Bu arada insan-ı kamil, Yüce Allah’ın celal ve cemal sıfatlarının aynası olup, ilahi isim ve sıfatlarıyla adlandırılarak diğer bütün yaratılmışlardan daha üstündür. Onların sözü, davranışı, hareketi, kısacası insan-ı kamil’in bütün yaşamı Allah’ı göstermektedir. Çünkü onun her şeyi Allah Teala içindir.[12]  Öyleyse insan-ı kamil, diğer varlıklar arasında en üstün ve en büyük vechullah’tır.

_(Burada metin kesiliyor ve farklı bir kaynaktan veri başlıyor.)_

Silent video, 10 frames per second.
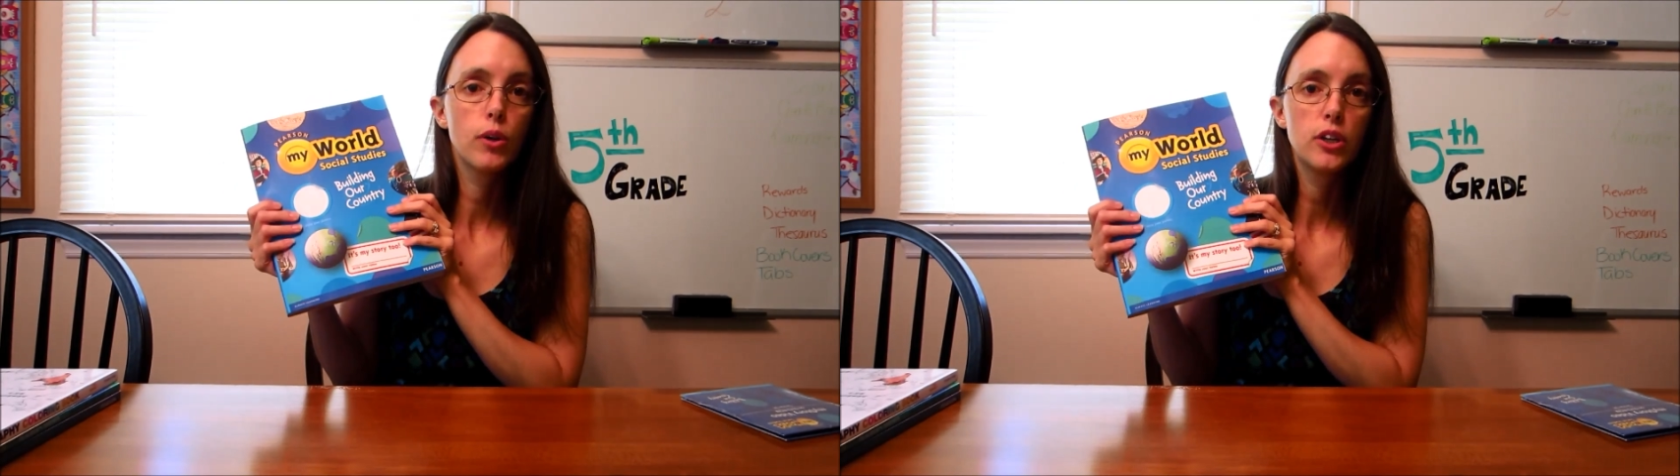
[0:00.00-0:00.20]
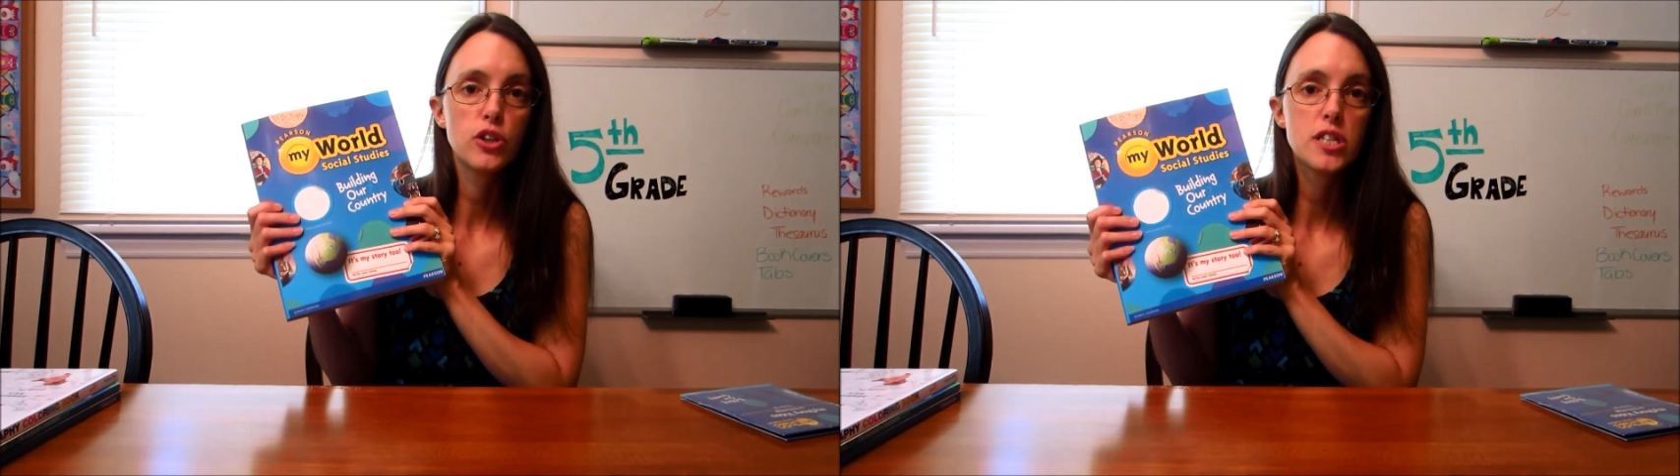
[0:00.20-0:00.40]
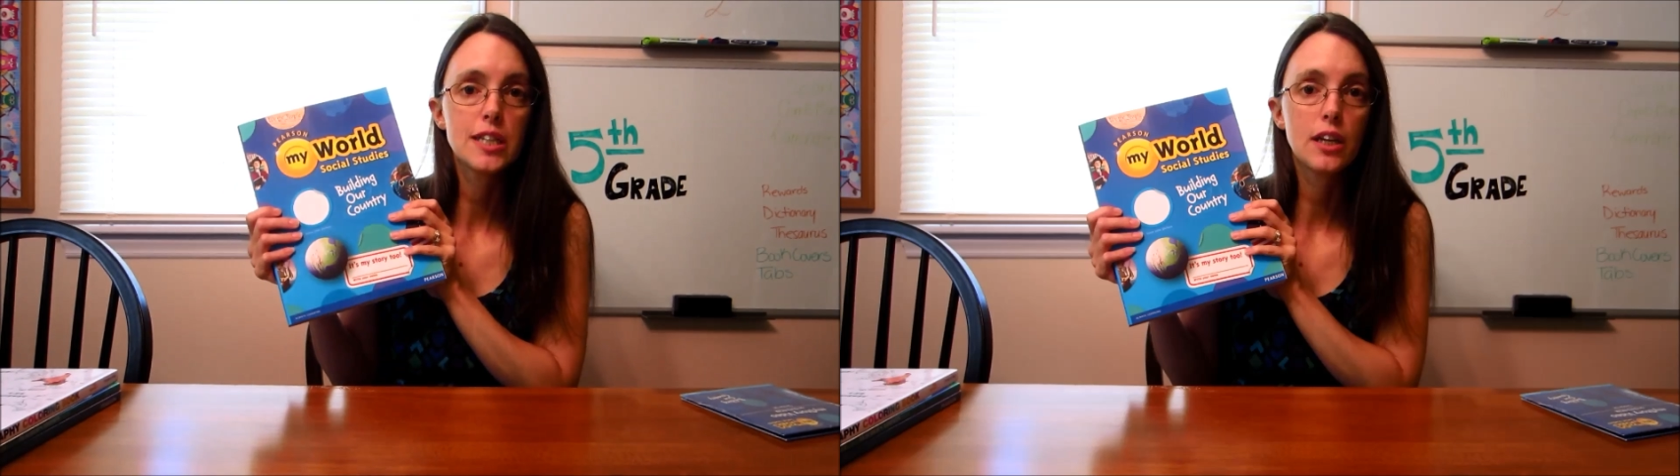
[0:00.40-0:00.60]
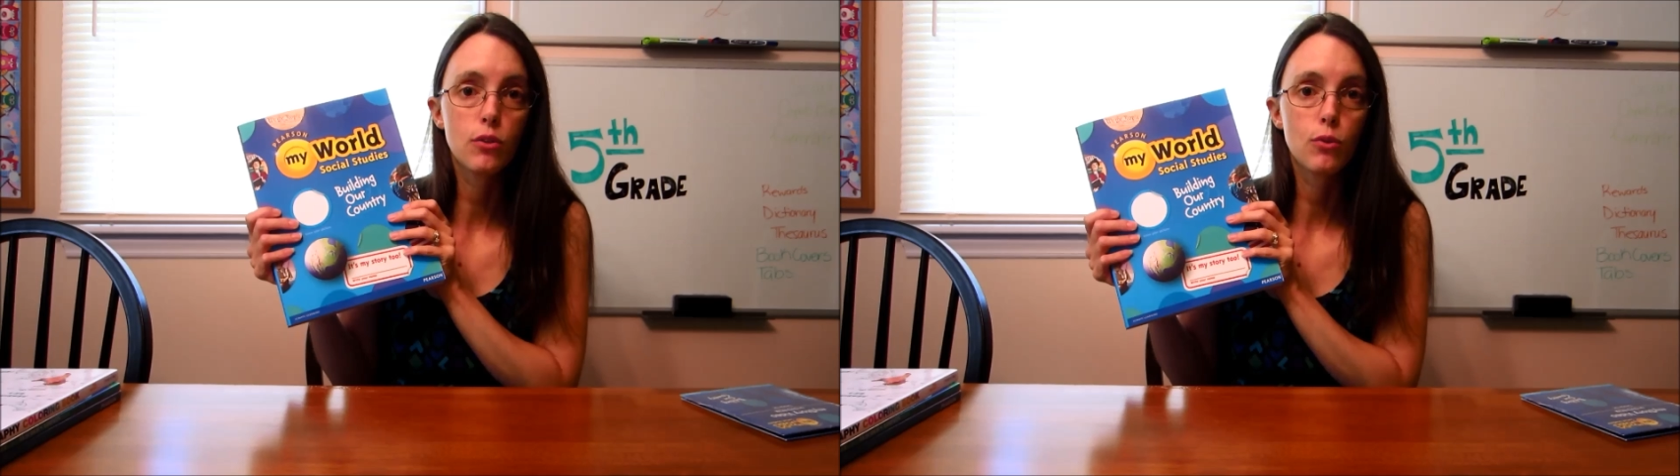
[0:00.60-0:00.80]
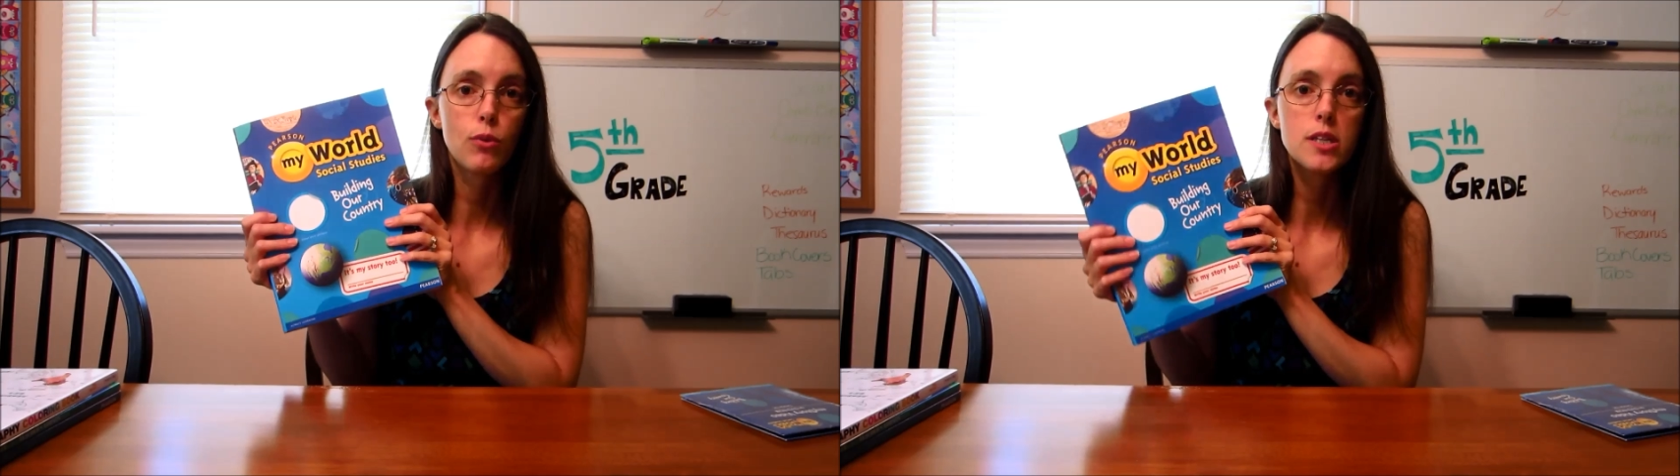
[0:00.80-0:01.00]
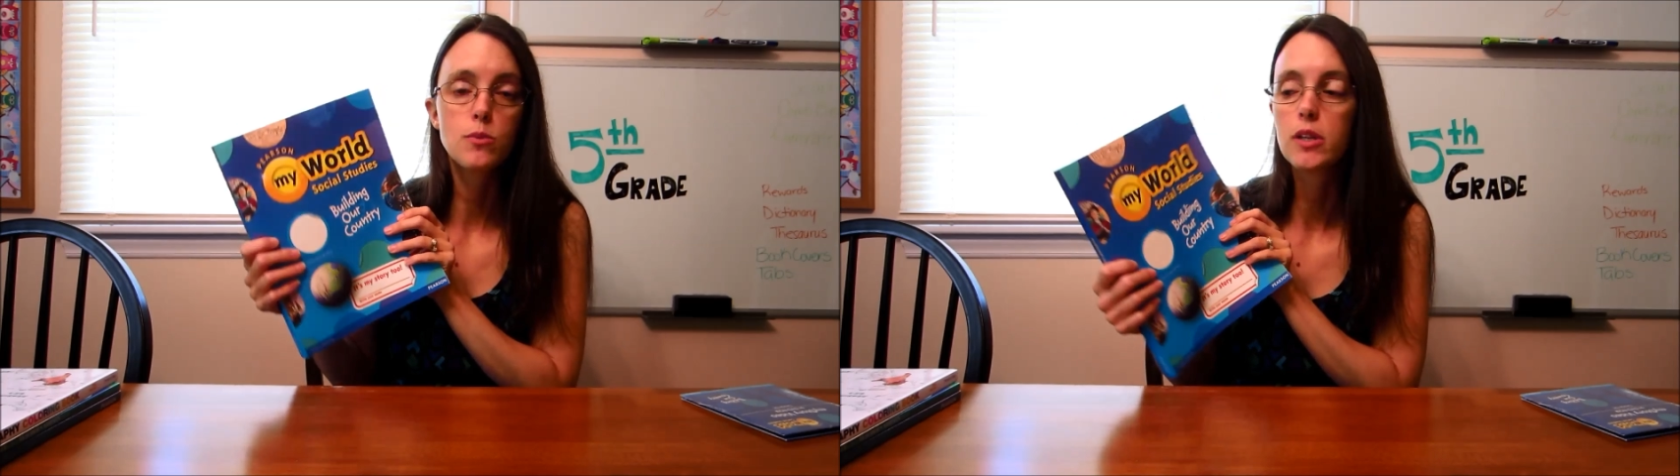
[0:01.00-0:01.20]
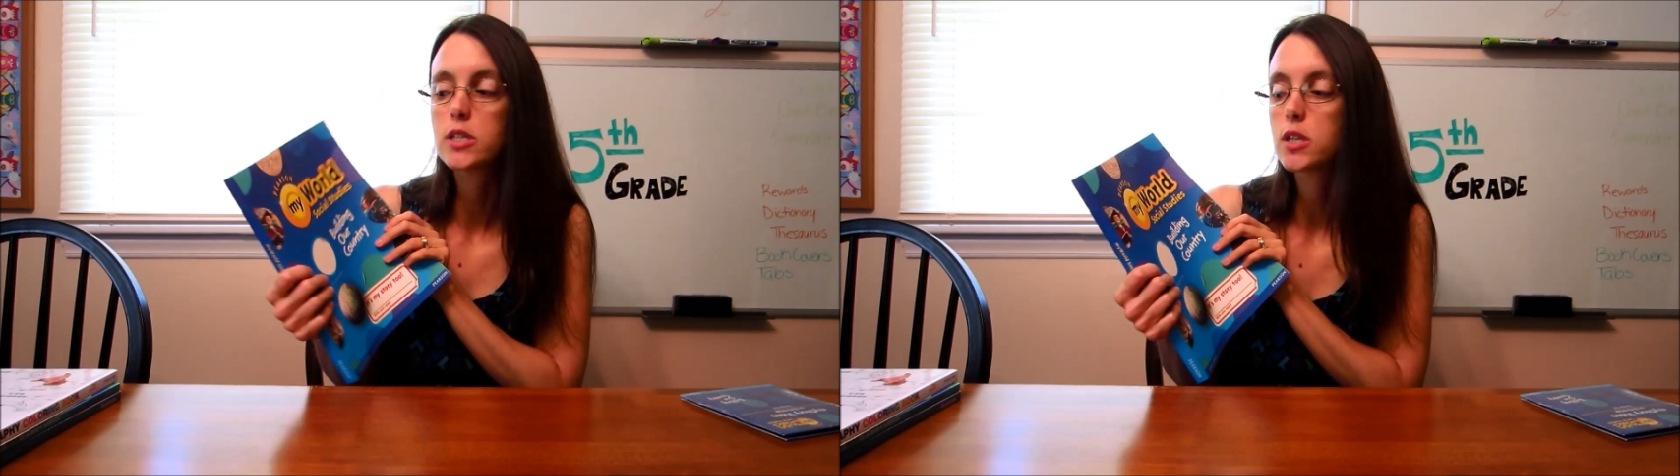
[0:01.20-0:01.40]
year just to get through this one.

Hadislere baktığımızda Resul-i Ekrem’in (s.a.a), İmam Ali’nin (a.s), Hz. Zehra’nın (s.a) ve diğer Masum İmamların (a.s) özel bir konuma, özel varlık mertebesine sahip olduklarını, varlık aleminin en üstünü olarak gerçek insan-ı kamil ve vechullah olduklarını görmekteyiz. Zira o mukaddes zatlar (a.s) Allah-u Subhan’ın ism-i a’zam’ının tecellileridirler.
İmam Ali (a.s) ise bir yaratılmış ve varlık olarak işin hakkını eda etmiş, Allah’ın mutlak cemal ve celal sıfatlarının aynası olup, ism-i a’zam’ının tecellisidir. İsm-i A’zam öyle bir makamdır ki kim bu makama ulaşsa alemde tasarruf edebilir, olağan üstü işler yapabilir.[13] Bu da İmam Ali’nin (a.s) ve diğer Masum İmamların (a.s) vechullah olduğu anlamına gelmektedir.
Bir çok rivayette Peygamberler  ve Masum İmamlar (a.s) vechullah diye tanıtılmıştır. Örneğin:
1. İmam Rıza (a.s) Ebaselt’e şöyle buyurdu: ‘Vechullah, peygamberler, resuller ve hüccetleridir. Onların vesilesiyle Allah’a yönelinilir, Onun dinine ve marifetine ulaşırlar... Allah -azze ve celle- buyuruyor: Onun vechinden (zatından) başka her şey helak olucudur.’[14]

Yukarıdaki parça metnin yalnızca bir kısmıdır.